### EXCERPTED RECORDS

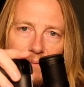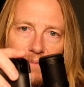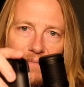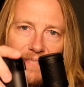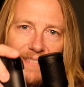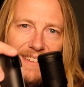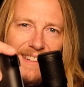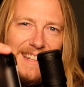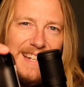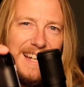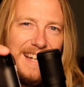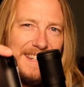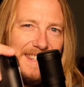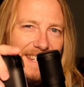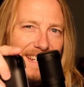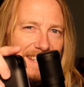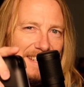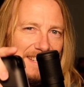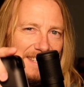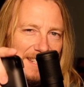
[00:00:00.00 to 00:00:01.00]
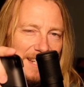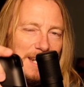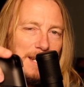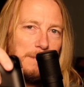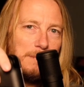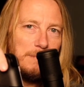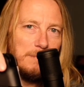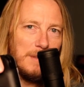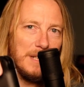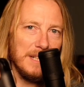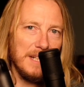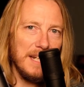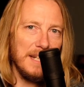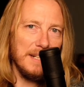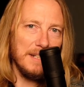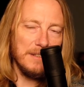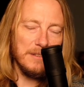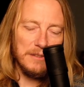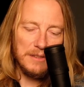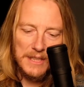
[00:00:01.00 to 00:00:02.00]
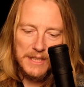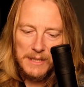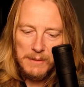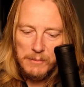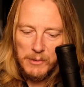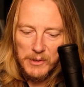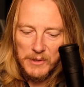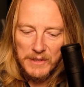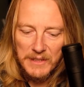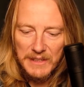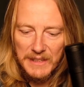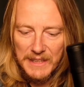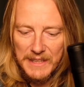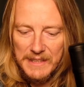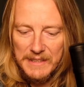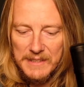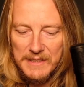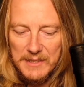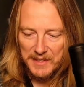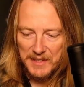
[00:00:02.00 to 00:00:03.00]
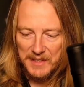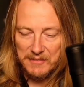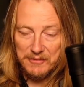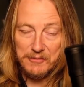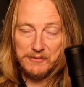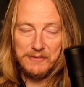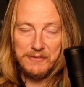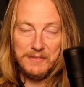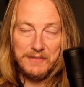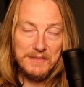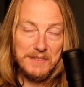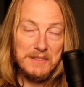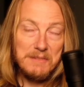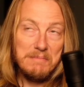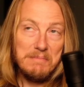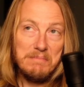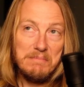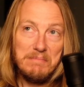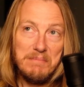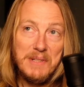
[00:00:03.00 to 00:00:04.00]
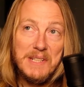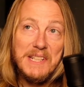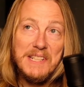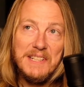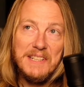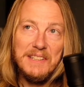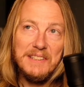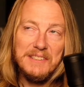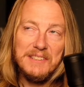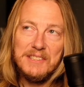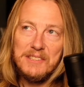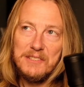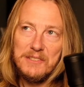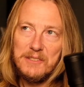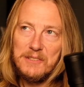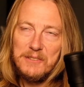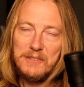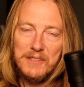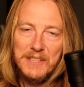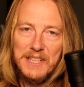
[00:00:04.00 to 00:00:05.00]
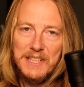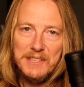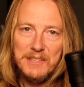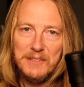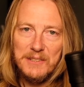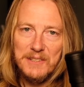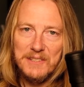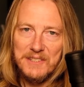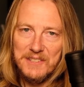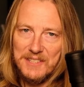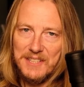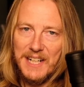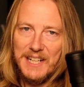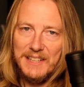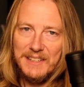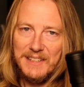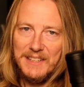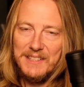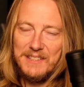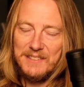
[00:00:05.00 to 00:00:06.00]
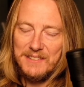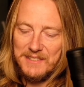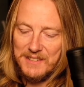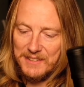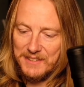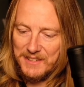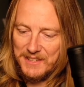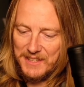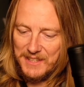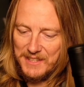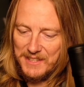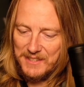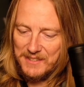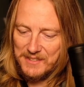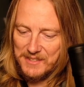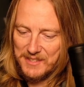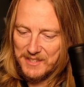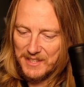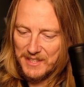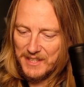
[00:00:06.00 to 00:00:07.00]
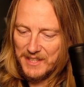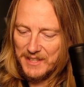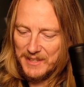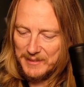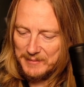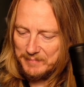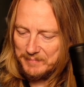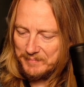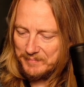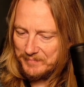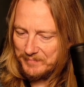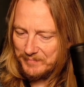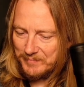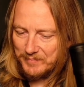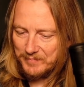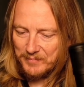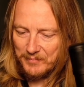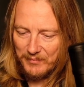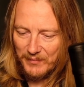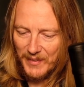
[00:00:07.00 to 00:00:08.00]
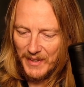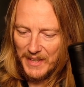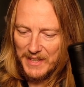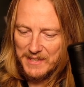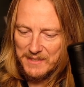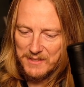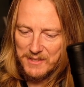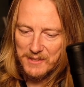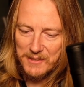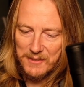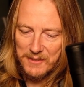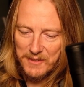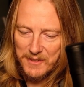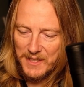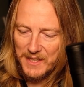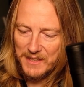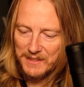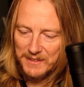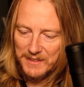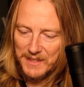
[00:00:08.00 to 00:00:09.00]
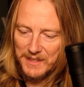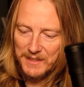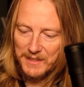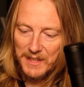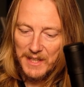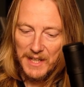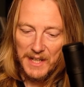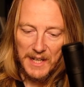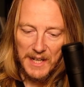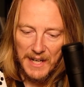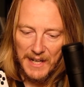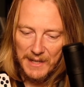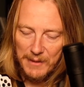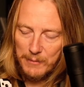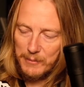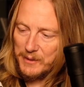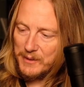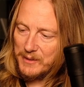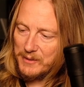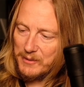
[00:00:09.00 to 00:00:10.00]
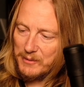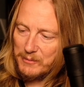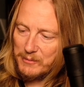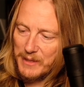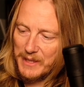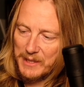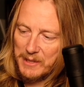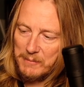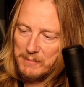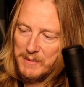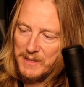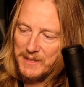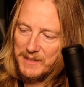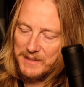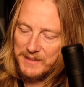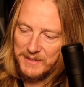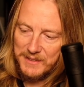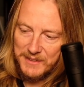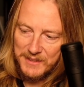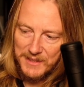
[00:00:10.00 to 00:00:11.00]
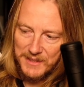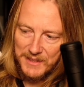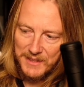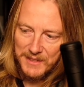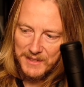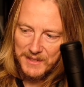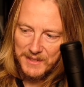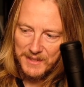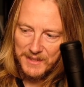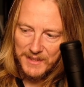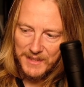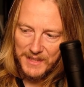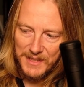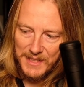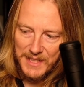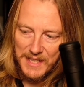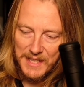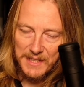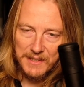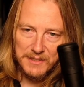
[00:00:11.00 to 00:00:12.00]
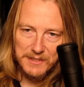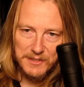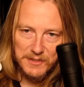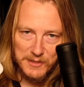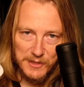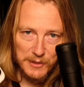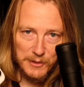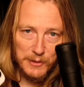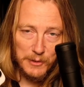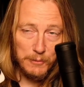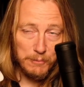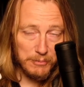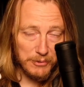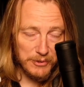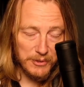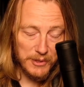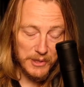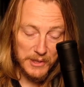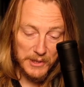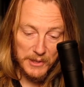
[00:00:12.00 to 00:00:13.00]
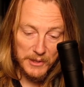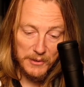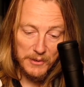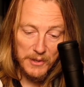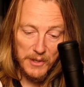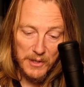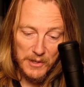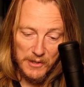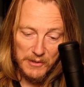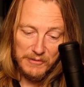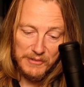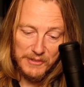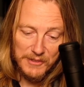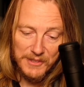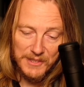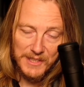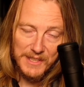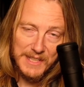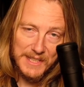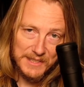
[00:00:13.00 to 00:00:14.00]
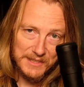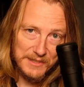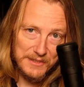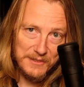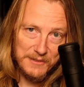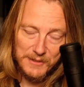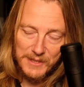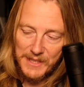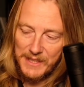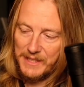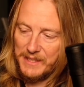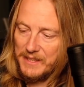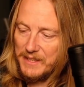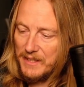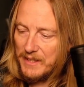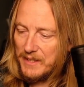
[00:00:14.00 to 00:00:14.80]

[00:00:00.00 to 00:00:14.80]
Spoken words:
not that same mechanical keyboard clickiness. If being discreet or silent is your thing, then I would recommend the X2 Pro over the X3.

######

**EXERCISE REQUIREMENTS:** Reproduce the material exactly; omit the pictures.

**SOLUTION:**
[00:00:00.00 to 00:00:01.00]
[00:00:01.00 to 00:00:02.00]
[00:00:02.00 to 00:00:03.00]
[00:00:03.00 to 00:00:04.00]
[00:00:04.00 to 00:00:05.00]
[00:00:05.00 to 00:00:06.00]
[00:00:06.00 to 00:00:07.00]
[00:00:07.00 to 00:00:08.00]
[00:00:08.00 to 00:00:09.00]
[00:00:09.00 to 00:00:10.00]
[00:00:10.00 to 00:00:11.00]
[00:00:11.00 to 00:00:12.00]
[00:00:12.00 to 00:00:13.00]
[00:00:13.00 to 00:00:14.00]
[00:00:14.00 to 00:00:14.80]

[00:00:00.00 to 00:00:14.80]
Spoken words:
not that same mechanical keyboard clickiness. If being discreet or silent is your thing, then I would recommend the X2 Pro over the X3.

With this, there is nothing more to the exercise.